MINISTER for Health Dr. Osagie Ehanire has said anytime a potent vaccine is found or developed as a solution to the global COVID-19 pandemic, Nigerians will not be left out.
Ehanire, who spoke at a two-day multi-sectoral conference on the COVID-19 with the theme: “Building back better, with resilience”, said there are arrangements by the Federal Ministry of Health to ensure that Nigerians get the vaccine immediately it comes out.
The minister, who was represented by the Minister of State, Dr. Olorunnimbe Mamora, said: “The Federal Ministry of Health, just last week, we signed a Memorandum of Understanding to ensure that when the vaccines, wherever they come from – that has been established to be effective for COVID-19 – we will not be left behind.”
He said there was a need to prioritise health, if any gains were to be made in the sector.
“We must prioritise and the first thing we need to prioritise is the issue of health. I have always held the view that we need a nationally-shared vision and in that vision, we take it as health comes first. And if we appreciate that, the allocation in terms of budget for health will be much more than what it is at the moment.
“The next thing is giving priority to primary healthcare. What we were told in medical school is that ‘common things occur commonly’. And that is why malaria remains one of the biggest killers, because it is something that is common and it is with us.
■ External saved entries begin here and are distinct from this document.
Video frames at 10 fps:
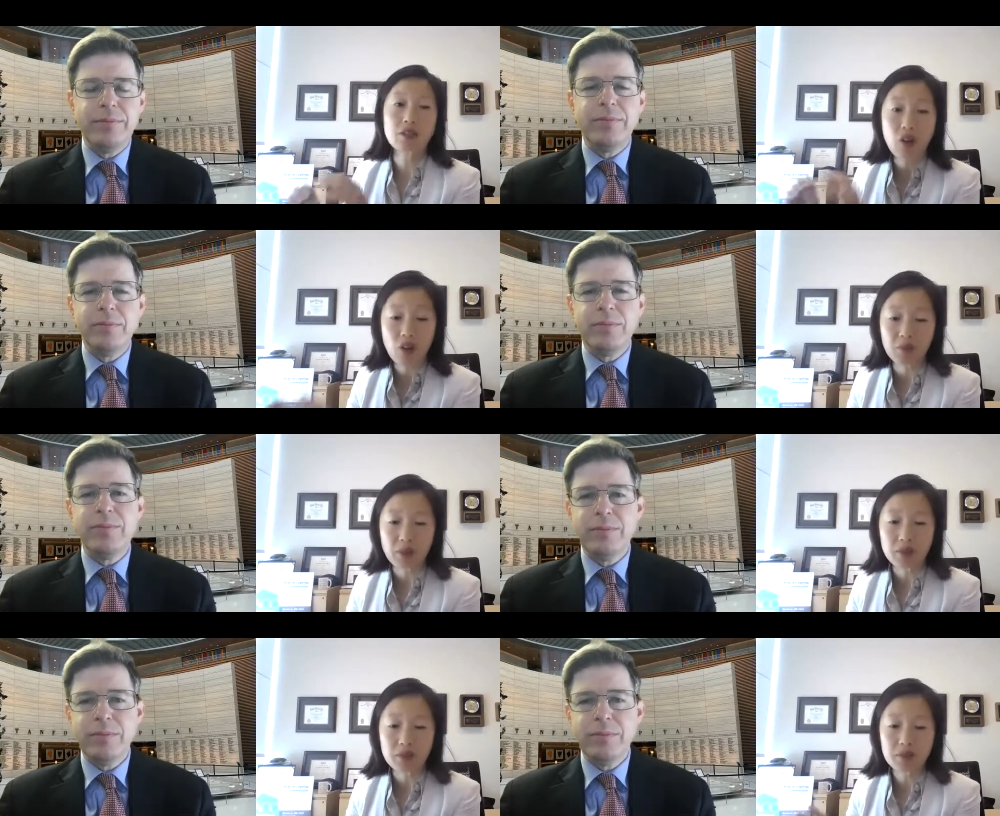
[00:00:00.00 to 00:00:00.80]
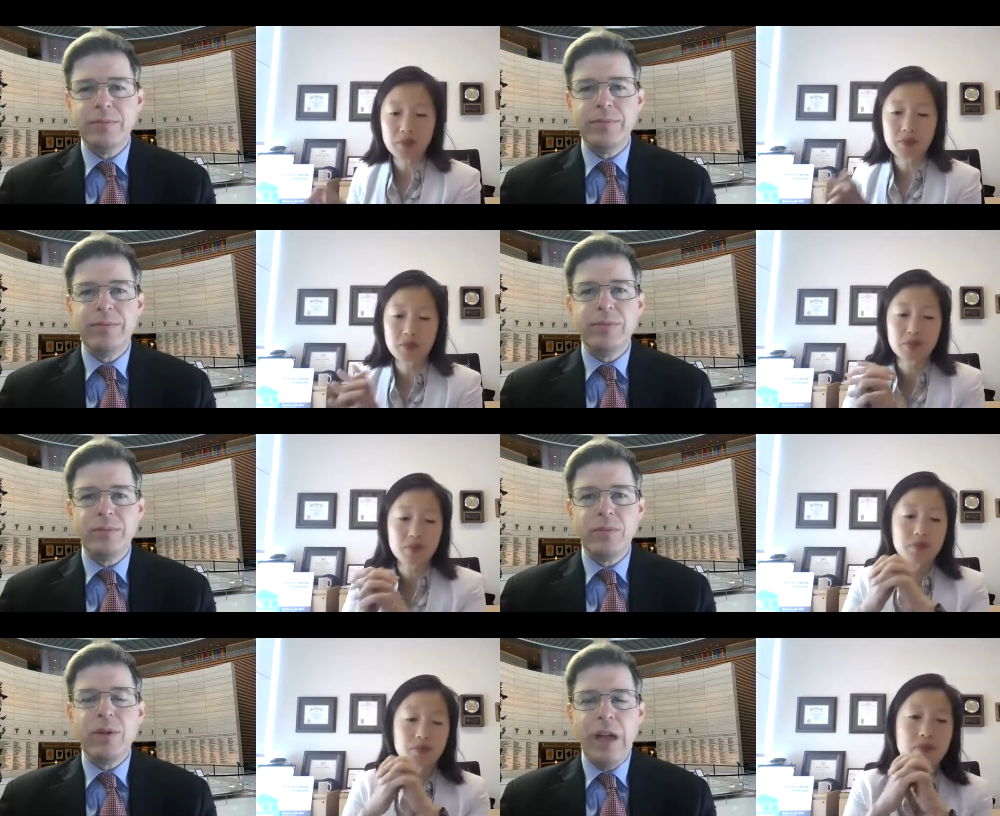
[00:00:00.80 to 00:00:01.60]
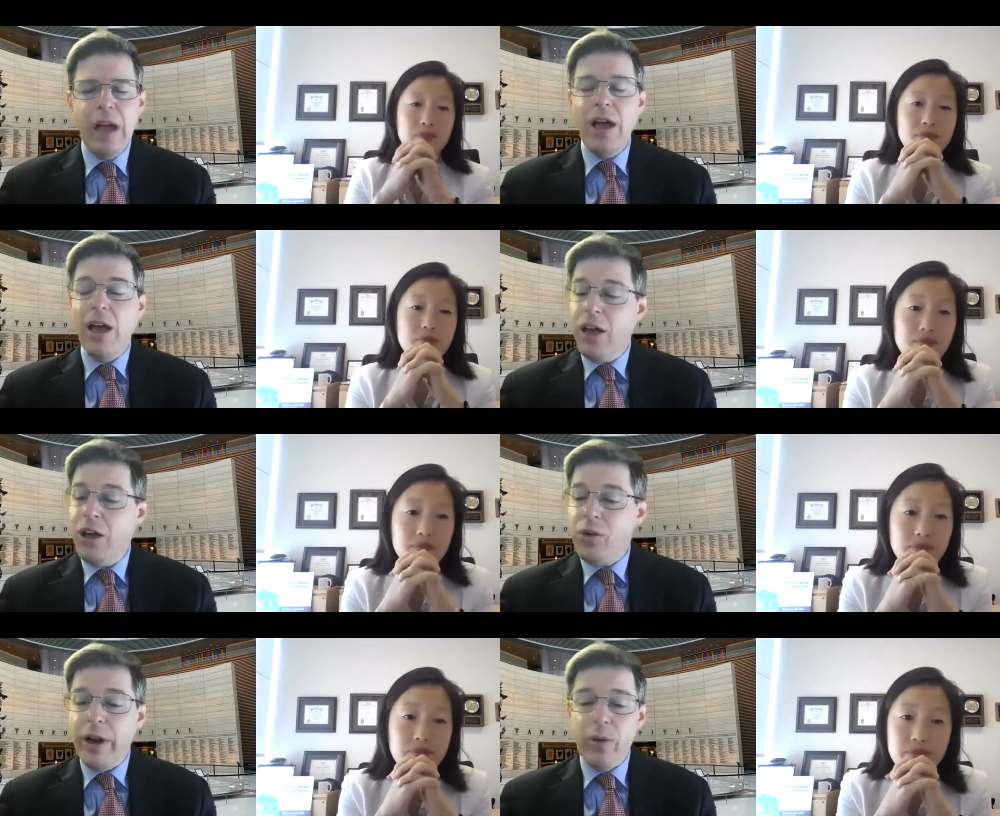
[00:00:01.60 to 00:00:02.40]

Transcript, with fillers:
Speaker 1: involvement? Great.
“The figures that we have in infant mortality and in maternal mortality, a lot of the issues related can be handled at the primary care level, if we have functional primary health centres, where all the basic services can be rendered and where all basic services in terms of infrastructure are available – water and electricity supply.
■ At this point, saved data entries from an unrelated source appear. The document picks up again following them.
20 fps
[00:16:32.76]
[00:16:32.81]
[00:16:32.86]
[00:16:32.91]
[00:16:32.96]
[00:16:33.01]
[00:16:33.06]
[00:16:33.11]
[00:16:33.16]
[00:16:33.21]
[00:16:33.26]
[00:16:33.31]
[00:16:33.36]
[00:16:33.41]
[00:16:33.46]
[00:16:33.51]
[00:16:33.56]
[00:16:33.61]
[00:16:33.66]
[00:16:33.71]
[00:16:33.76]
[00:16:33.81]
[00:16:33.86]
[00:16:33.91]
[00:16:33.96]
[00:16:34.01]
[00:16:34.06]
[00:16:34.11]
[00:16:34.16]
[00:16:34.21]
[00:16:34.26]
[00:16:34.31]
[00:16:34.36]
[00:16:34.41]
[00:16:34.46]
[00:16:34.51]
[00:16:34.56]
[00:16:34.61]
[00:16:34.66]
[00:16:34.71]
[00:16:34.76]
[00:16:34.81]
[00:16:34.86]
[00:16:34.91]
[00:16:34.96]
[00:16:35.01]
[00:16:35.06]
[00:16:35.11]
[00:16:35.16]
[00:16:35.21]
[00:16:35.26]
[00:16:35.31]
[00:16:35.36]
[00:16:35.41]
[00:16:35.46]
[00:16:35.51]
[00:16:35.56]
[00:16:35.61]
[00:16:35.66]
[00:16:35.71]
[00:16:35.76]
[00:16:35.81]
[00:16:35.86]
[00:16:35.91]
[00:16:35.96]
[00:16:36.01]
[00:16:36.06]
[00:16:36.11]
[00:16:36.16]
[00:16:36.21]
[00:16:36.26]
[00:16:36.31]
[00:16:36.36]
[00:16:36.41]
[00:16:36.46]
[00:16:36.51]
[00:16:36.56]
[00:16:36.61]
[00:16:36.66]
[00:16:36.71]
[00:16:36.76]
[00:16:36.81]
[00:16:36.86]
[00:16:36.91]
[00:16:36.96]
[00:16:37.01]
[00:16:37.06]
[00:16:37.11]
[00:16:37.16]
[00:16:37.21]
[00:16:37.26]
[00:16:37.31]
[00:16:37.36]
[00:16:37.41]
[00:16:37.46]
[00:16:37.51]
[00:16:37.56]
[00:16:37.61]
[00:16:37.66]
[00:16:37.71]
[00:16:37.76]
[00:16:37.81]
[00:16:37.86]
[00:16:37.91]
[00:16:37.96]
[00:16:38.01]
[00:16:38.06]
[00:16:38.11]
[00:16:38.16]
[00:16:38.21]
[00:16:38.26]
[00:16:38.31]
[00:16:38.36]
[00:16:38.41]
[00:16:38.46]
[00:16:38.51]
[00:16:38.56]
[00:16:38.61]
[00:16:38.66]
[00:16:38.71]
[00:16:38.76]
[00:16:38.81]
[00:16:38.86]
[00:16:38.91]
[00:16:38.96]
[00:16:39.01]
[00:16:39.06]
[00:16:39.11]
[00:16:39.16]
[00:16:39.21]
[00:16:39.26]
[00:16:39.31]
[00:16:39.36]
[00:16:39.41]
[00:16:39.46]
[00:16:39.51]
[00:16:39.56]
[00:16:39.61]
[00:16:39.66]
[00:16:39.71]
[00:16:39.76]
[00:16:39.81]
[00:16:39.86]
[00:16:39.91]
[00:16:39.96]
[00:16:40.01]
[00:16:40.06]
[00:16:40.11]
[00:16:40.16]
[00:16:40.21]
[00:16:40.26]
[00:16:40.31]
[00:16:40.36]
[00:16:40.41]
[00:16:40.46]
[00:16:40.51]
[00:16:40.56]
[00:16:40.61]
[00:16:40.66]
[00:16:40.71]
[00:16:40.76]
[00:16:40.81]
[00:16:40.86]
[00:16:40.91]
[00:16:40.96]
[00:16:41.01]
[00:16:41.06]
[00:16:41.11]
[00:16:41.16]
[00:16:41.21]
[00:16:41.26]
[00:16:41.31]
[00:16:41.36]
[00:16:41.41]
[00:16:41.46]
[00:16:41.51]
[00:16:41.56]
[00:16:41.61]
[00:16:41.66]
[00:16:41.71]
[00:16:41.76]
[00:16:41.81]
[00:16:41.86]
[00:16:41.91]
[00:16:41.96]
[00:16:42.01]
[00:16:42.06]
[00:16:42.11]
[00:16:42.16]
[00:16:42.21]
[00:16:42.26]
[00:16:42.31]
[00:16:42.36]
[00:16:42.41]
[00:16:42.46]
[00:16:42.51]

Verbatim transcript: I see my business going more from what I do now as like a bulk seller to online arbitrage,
“That is why the ministry has designed a prototype structure of primary health centres. We are working towards having functional primary health centres that all the basic services will be available, from immunisation to anti-natal care, to WASH programme and health education.”
Speaker of the House of Representatives Femi Gbajabiola, who was represented by the Deputy Speaker, Idris Wase said: “The emergence of COVID-19 on our shores and across the world may very well be the most significant global development of all our lifetimes. Across the world, economic and commercial projections, social expectations and political permutations have all fallen to the reality of a disease that nobody foresaw and none of us was prepared for.
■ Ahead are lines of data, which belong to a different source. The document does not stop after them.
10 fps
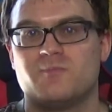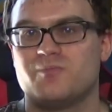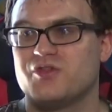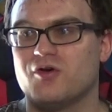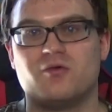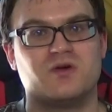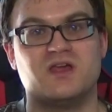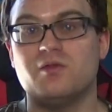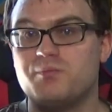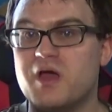So
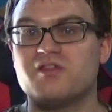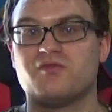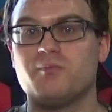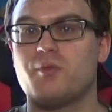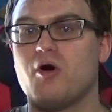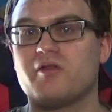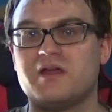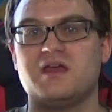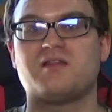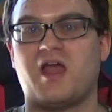his best football
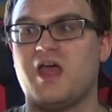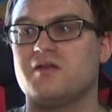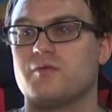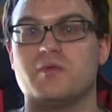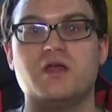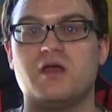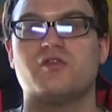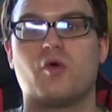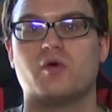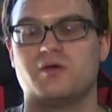is ahead of him. He
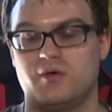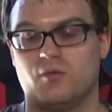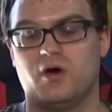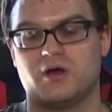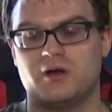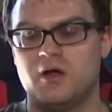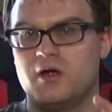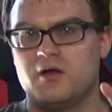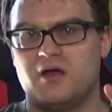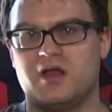is going to be wanted,
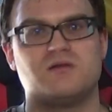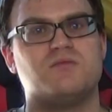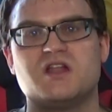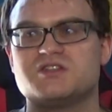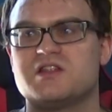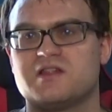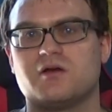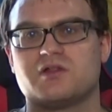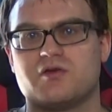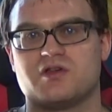and I mentioned
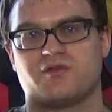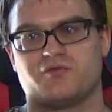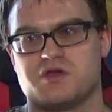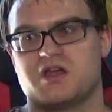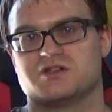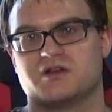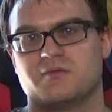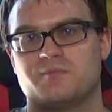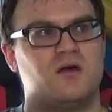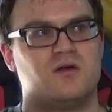Singletary as a free agent.
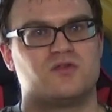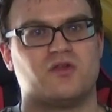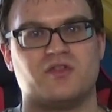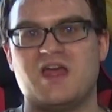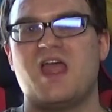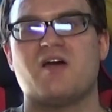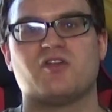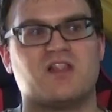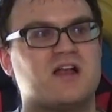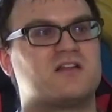So they have a
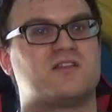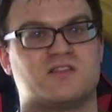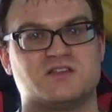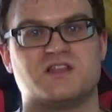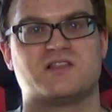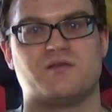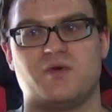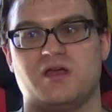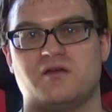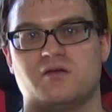lot of decisions to
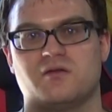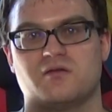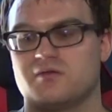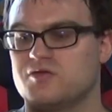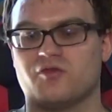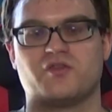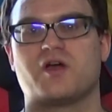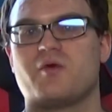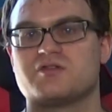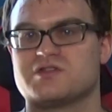make. Don't
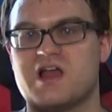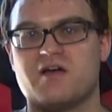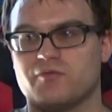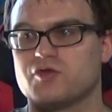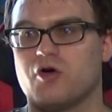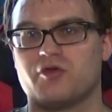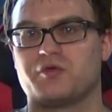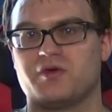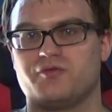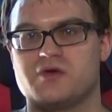forget Roger Saffold's also
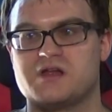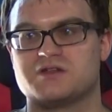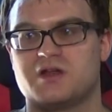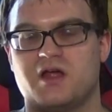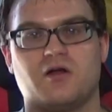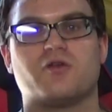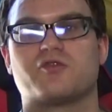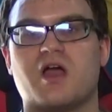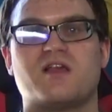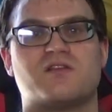a free agent, and other
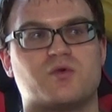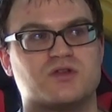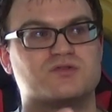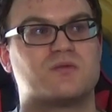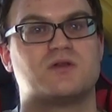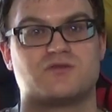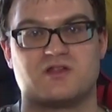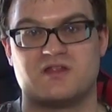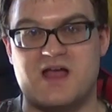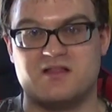guys that were contributors
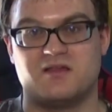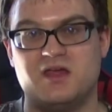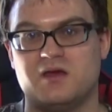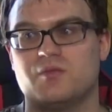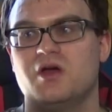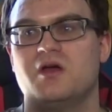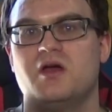to that team.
“This conference provides an opportunity for those of us in parliament to further deliberate on the individual and collective role we can and must play in the conversations about nation-building in the post-Covid-19 world. Following from that, it is also an opportunity for us to gird ourselves and each other in preparation for the hard choices and difficult bargains that are the price of nation-building in a time of global crises. I am confident that together, we will achieve all that the Nigerian people expect of us.”
Dr. Muyi Aina, Executive Director Solina Health, who was the keynote speaker, noted that the pandemic has brought new challenges
The conference meant for legislators from the national and state levels and to bolster an enhanced home-grown legislative mechanism for building back the post-pandemic Nigeria, was put together by the Zakari Yau Galadima-headed House Committee on Inter-Parliamentary Relations and Haruna Msheila-led House ad hoc committee on COVID-19.